Work order |
In this exercise, return only the lines that run from the line with "[0:09.00-0:09.90]" to the end of the entries below, both included. Pictures are not copied.

++++ Input for this task

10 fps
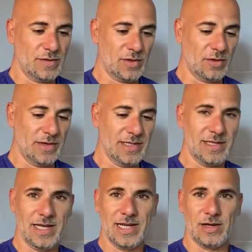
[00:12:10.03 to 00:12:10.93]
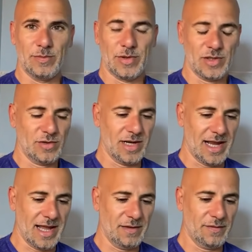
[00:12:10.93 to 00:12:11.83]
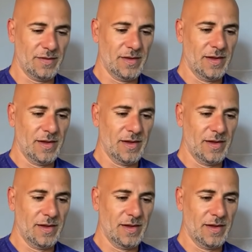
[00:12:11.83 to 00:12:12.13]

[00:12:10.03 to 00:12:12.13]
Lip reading: stories in our personal life,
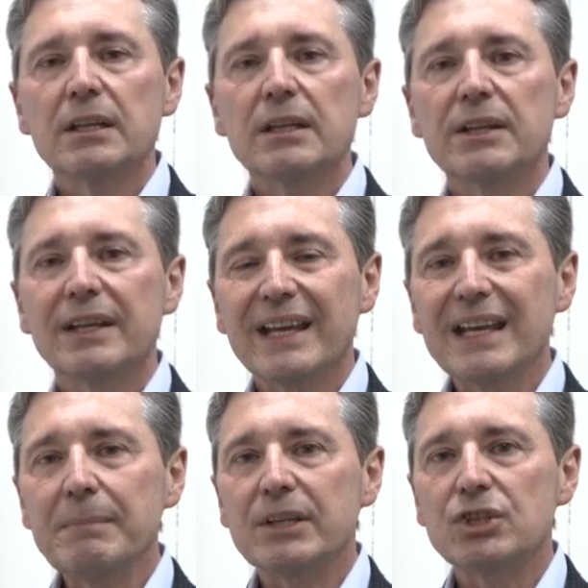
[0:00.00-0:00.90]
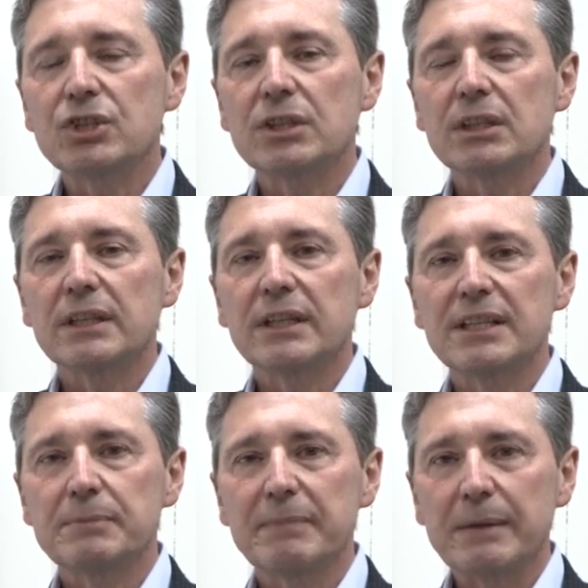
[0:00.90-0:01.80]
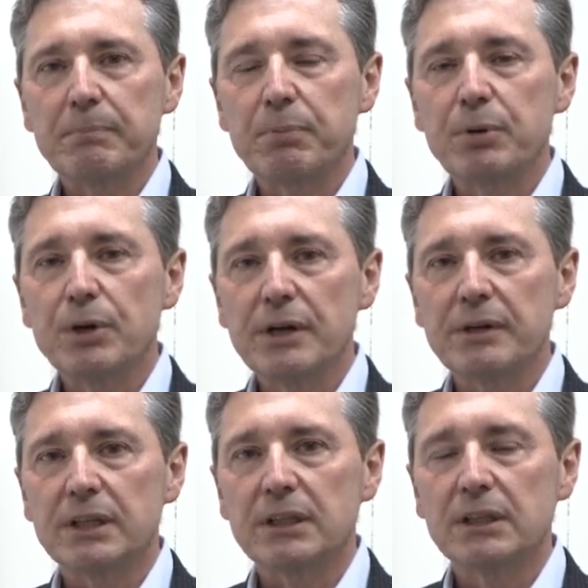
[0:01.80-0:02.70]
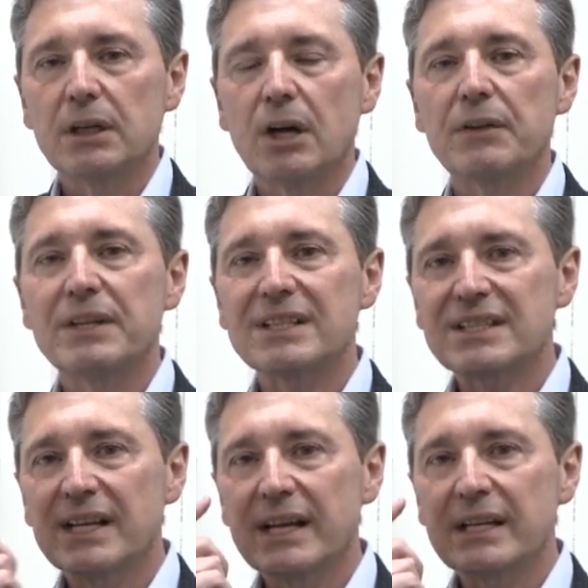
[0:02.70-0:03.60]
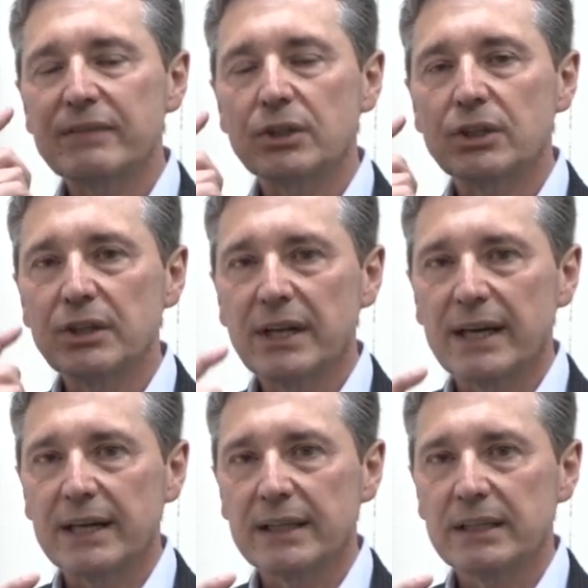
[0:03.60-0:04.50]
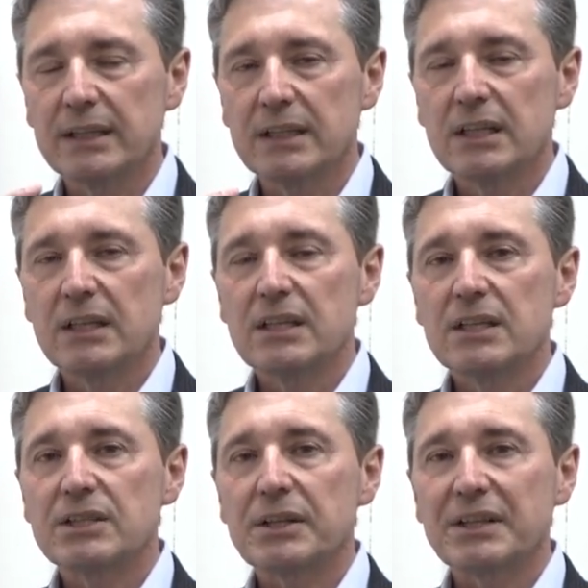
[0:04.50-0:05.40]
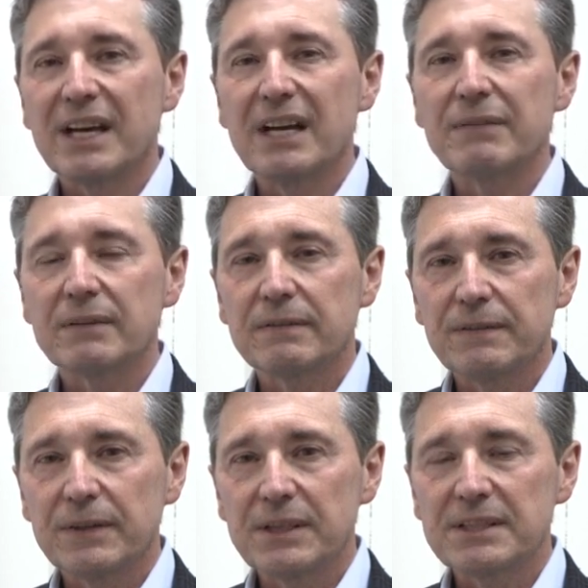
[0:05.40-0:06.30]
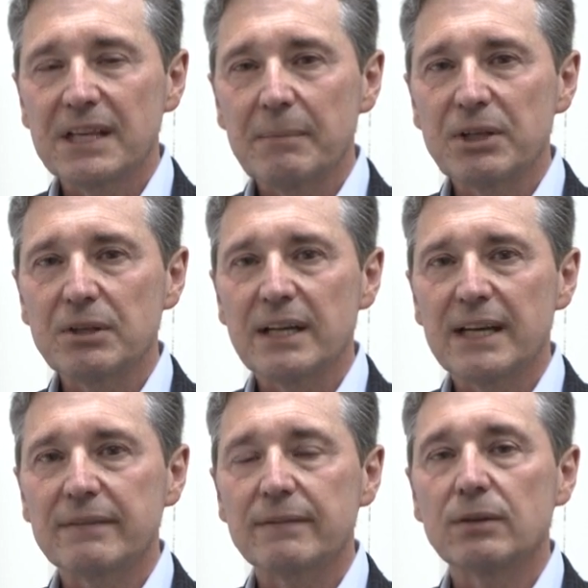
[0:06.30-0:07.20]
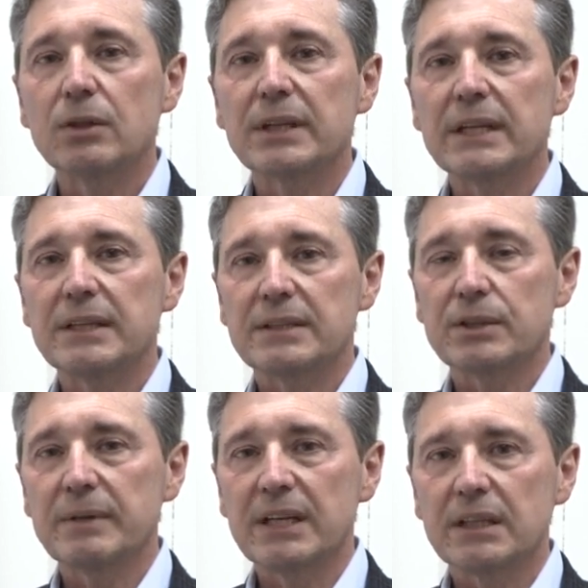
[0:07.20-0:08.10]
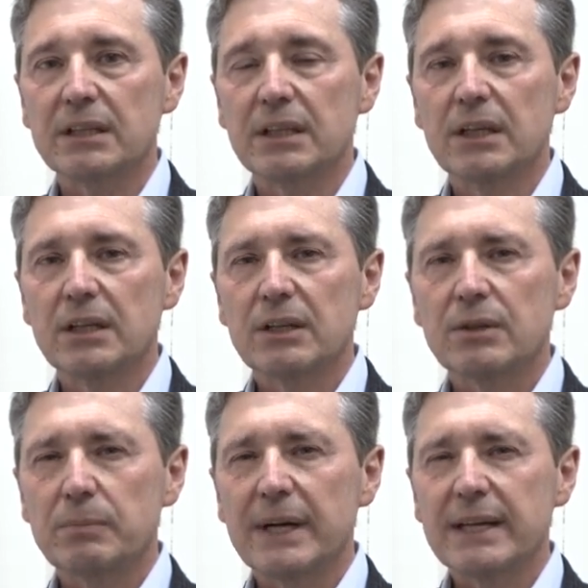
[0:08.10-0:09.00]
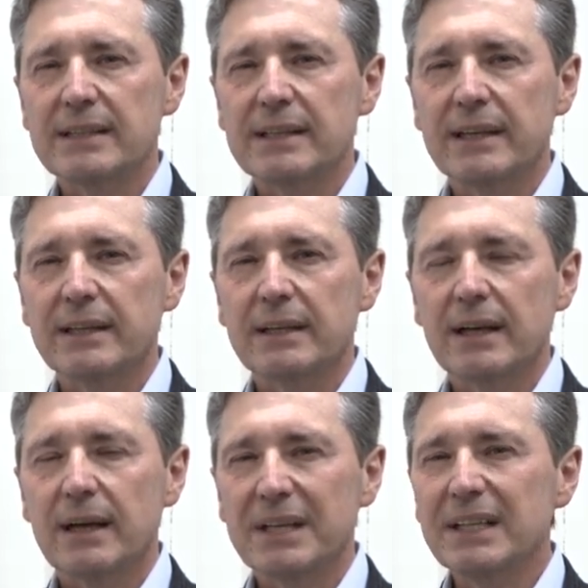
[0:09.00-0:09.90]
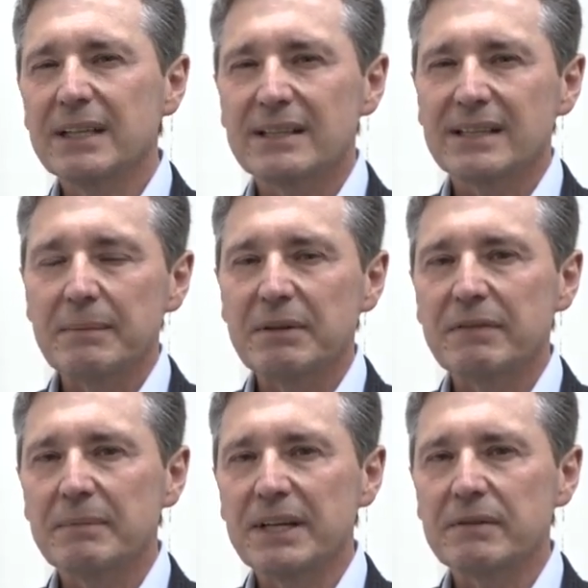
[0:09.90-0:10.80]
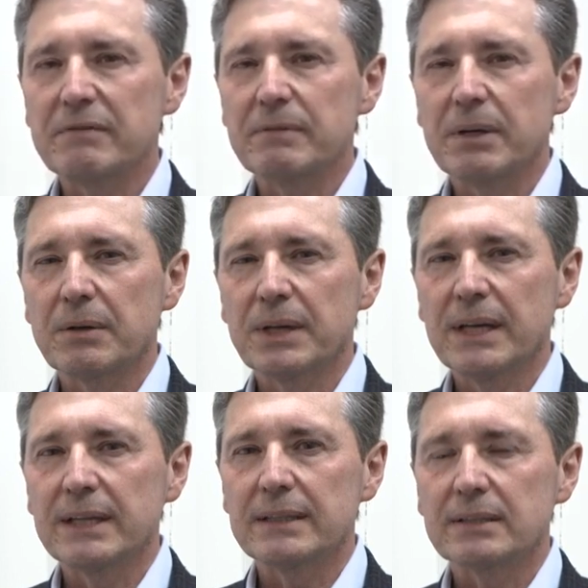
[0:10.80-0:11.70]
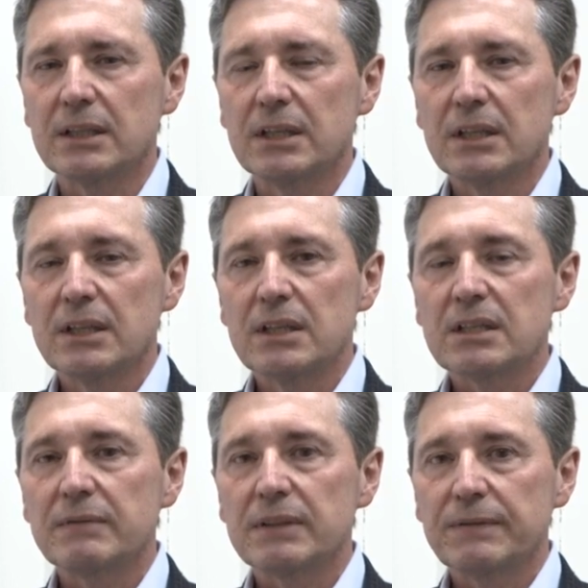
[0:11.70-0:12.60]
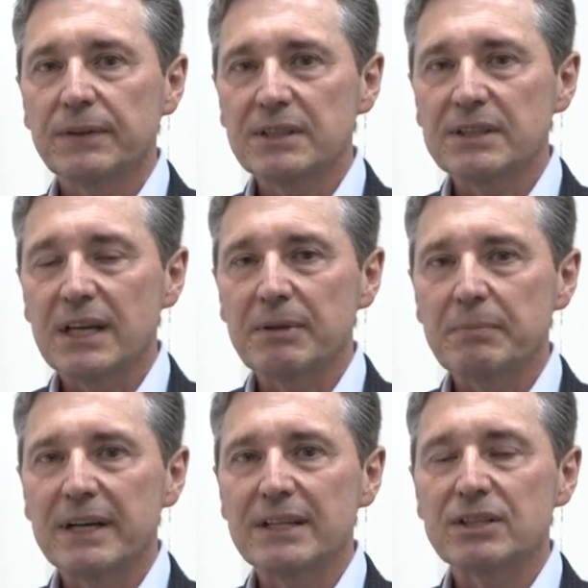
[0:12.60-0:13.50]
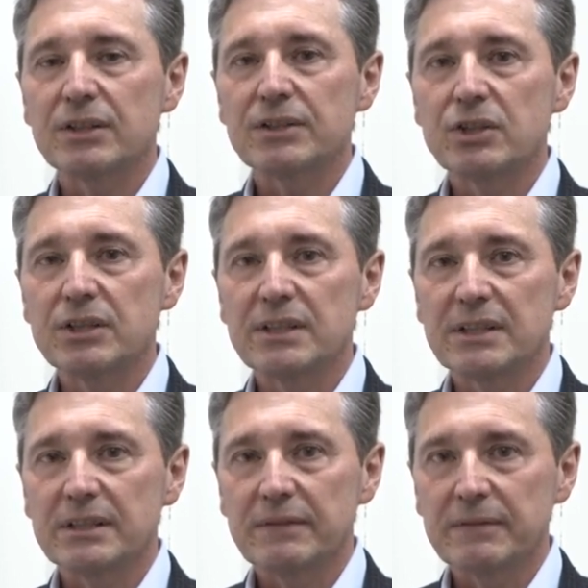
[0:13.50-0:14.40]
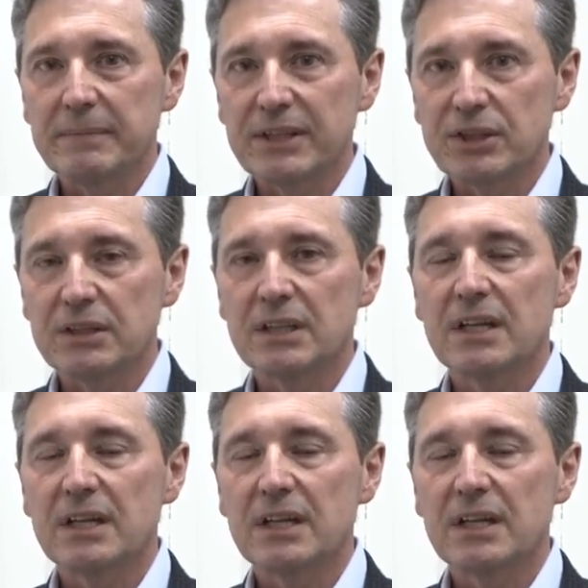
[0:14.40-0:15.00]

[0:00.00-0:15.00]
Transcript: the image is made poorer on the side of your good eye, so that now for the first time in your life, looking at a screen, your brain's saying, I'm getting the same information from both eyes. So for the first time, the brain starts using this information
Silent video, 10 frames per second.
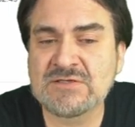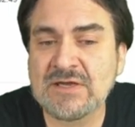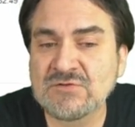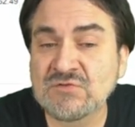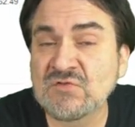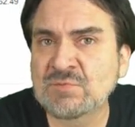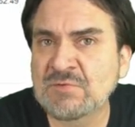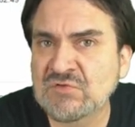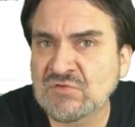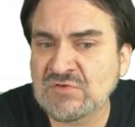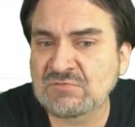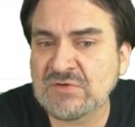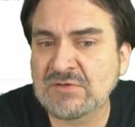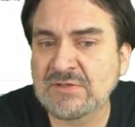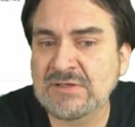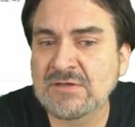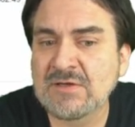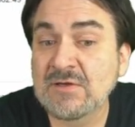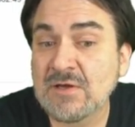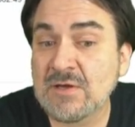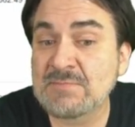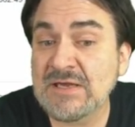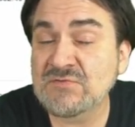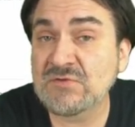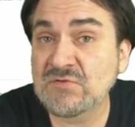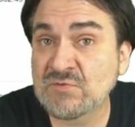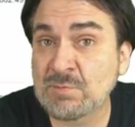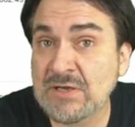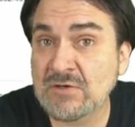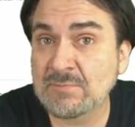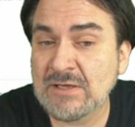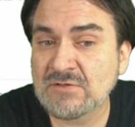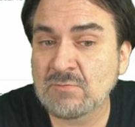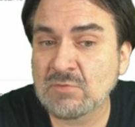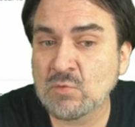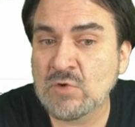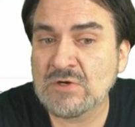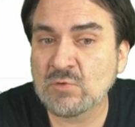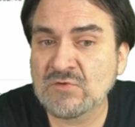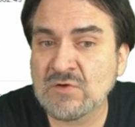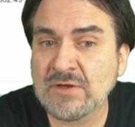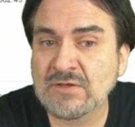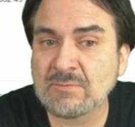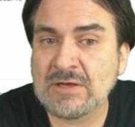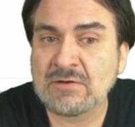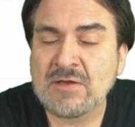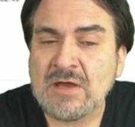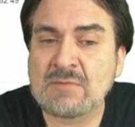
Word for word: Again, this is specifically Amazing Spider-Man number one we're talking about.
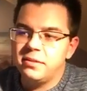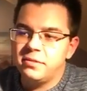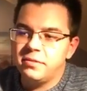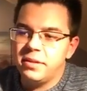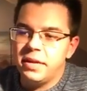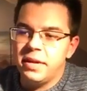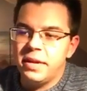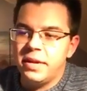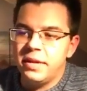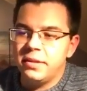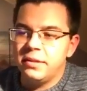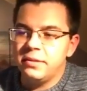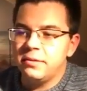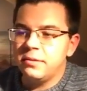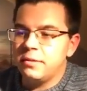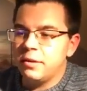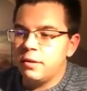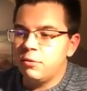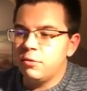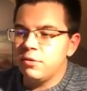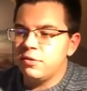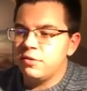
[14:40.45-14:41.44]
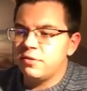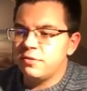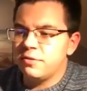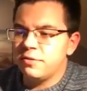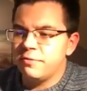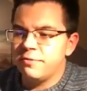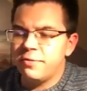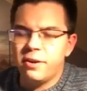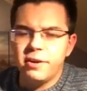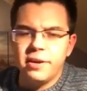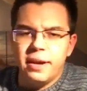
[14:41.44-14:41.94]
and I was
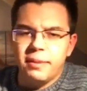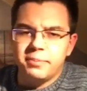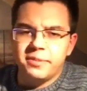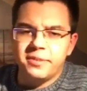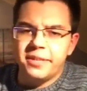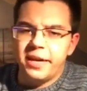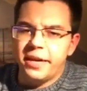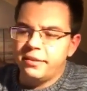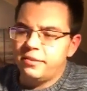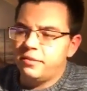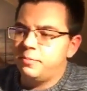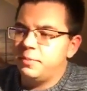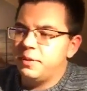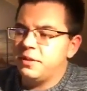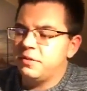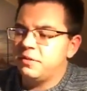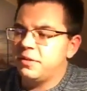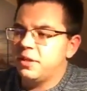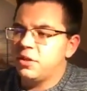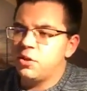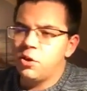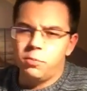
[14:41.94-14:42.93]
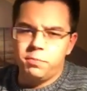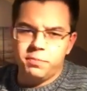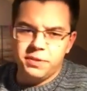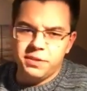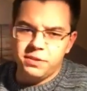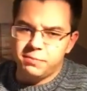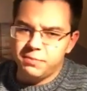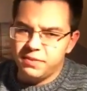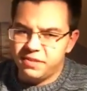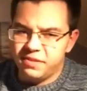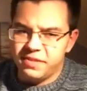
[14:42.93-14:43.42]
very upset because they copied
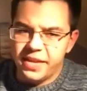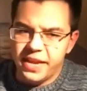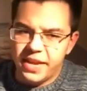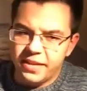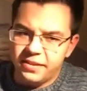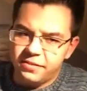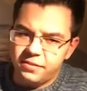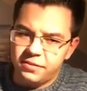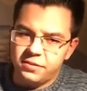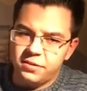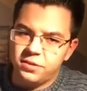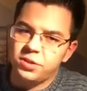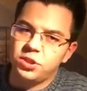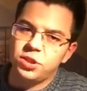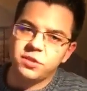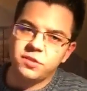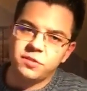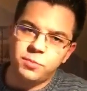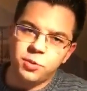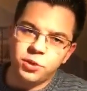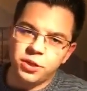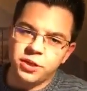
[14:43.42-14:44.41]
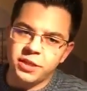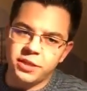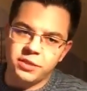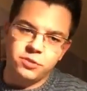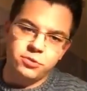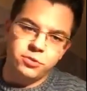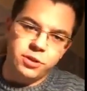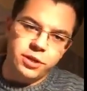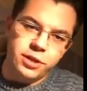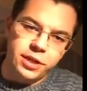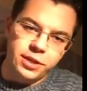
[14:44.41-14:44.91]
mistakes, just put it
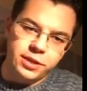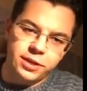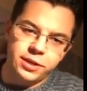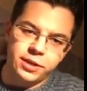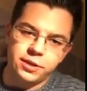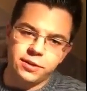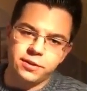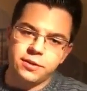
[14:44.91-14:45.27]
into another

++++++++

Written solution |
[0:09.00-0:09.90]
[0:09.90-0:10.80]
[0:10.80-0:11.70]
[0:11.70-0:12.60]
[0:12.60-0:13.50]
[0:13.50-0:14.40]
[0:14.40-0:15.00]

[0:00.00-0:15.00]
Transcript: the image is made poorer on the side of your good eye, so that now for the first time in your life, looking at a screen, your brain's saying, I'm getting the same information from both eyes. So for the first time, the brain starts using this information
Silent video, 10 frames per second.
Word for word: Again, this is specifically Amazing Spider-Man number one we're talking about.
[14:40.45-14:41.44]
[14:41.44-14:41.94]
and I was
[14:41.94-14:42.93]
[14:42.93-14:43.42]
very upset because they copied
[14:43.42-14:44.41]
[14:44.41-14:44.91]
mistakes, just put it
[14:44.91-14:45.27]
into another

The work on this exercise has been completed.